* HOW TO COMPLETE THIS TASK
After locating "[00:04:50.89]" in the listing below, copy that line and each one after it exactly, ending with the line that has "[00:04:53.01]".

* INPUT
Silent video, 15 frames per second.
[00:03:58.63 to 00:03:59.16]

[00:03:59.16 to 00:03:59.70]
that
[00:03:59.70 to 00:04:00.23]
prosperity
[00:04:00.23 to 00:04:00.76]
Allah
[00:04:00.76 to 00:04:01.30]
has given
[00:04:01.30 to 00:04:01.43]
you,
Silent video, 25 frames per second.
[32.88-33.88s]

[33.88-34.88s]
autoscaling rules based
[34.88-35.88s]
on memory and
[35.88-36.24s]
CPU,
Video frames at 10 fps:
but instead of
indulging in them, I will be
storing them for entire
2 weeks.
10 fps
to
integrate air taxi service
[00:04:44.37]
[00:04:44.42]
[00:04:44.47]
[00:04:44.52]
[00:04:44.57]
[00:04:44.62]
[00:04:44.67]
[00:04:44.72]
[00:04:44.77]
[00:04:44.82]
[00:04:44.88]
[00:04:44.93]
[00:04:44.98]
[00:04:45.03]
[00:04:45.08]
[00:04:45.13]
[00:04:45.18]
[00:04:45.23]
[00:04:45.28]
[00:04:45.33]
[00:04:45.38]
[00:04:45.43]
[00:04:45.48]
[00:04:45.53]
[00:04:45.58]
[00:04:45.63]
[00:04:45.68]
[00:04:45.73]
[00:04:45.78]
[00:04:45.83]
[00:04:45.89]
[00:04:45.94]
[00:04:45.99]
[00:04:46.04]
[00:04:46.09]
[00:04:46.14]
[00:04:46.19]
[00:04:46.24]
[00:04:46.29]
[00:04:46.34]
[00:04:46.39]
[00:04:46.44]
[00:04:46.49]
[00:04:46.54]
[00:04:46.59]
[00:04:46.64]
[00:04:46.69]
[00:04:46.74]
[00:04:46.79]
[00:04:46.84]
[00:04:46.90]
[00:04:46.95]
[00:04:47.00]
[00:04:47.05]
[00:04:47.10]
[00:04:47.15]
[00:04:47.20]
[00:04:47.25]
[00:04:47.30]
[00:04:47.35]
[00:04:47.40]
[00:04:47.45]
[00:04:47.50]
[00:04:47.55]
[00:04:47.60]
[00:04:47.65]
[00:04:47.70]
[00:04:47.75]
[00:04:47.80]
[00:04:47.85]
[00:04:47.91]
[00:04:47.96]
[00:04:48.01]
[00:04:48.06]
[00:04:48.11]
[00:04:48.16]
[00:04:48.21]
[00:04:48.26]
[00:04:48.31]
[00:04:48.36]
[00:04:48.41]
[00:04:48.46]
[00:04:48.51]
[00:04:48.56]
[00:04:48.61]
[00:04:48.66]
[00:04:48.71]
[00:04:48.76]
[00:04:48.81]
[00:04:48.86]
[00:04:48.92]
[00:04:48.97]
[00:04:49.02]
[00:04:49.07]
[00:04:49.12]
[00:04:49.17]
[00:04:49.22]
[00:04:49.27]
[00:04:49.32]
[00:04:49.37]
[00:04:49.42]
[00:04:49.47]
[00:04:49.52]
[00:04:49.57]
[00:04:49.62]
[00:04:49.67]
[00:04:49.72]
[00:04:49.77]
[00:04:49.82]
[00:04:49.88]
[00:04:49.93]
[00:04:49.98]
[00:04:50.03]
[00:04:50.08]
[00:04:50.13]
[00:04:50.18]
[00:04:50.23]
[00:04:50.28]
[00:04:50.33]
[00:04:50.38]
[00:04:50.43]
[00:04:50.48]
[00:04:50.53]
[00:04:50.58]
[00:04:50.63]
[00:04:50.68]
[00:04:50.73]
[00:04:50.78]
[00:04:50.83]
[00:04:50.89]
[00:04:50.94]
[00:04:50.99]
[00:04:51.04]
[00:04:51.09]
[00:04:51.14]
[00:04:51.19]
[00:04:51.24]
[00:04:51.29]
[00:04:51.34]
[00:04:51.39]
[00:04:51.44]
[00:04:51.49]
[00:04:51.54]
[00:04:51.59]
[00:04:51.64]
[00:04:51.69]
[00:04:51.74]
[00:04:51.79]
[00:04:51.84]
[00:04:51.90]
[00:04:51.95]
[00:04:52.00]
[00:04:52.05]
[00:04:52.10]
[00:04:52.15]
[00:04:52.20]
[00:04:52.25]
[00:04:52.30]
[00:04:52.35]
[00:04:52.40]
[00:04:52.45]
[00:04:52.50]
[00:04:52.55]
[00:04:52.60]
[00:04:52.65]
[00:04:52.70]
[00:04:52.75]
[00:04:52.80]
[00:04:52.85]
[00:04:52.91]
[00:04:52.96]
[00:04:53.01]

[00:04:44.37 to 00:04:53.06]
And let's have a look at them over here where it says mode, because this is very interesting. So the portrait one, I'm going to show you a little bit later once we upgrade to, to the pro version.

* ANSWER FOR THIS EXERCISE
[00:04:50.89]
[00:04:50.94]
[00:04:50.99]
[00:04:51.04]
[00:04:51.09]
[00:04:51.14]
[00:04:51.19]
[00:04:51.24]
[00:04:51.29]
[00:04:51.34]
[00:04:51.39]
[00:04:51.44]
[00:04:51.49]
[00:04:51.54]
[00:04:51.59]
[00:04:51.64]
[00:04:51.69]
[00:04:51.74]
[00:04:51.79]
[00:04:51.84]
[00:04:51.90]
[00:04:51.95]
[00:04:52.00]
[00:04:52.05]
[00:04:52.10]
[00:04:52.15]
[00:04:52.20]
[00:04:52.25]
[00:04:52.30]
[00:04:52.35]
[00:04:52.40]
[00:04:52.45]
[00:04:52.50]
[00:04:52.55]
[00:04:52.60]
[00:04:52.65]
[00:04:52.70]
[00:04:52.75]
[00:04:52.80]
[00:04:52.85]
[00:04:52.91]
[00:04:52.96]
[00:04:53.01]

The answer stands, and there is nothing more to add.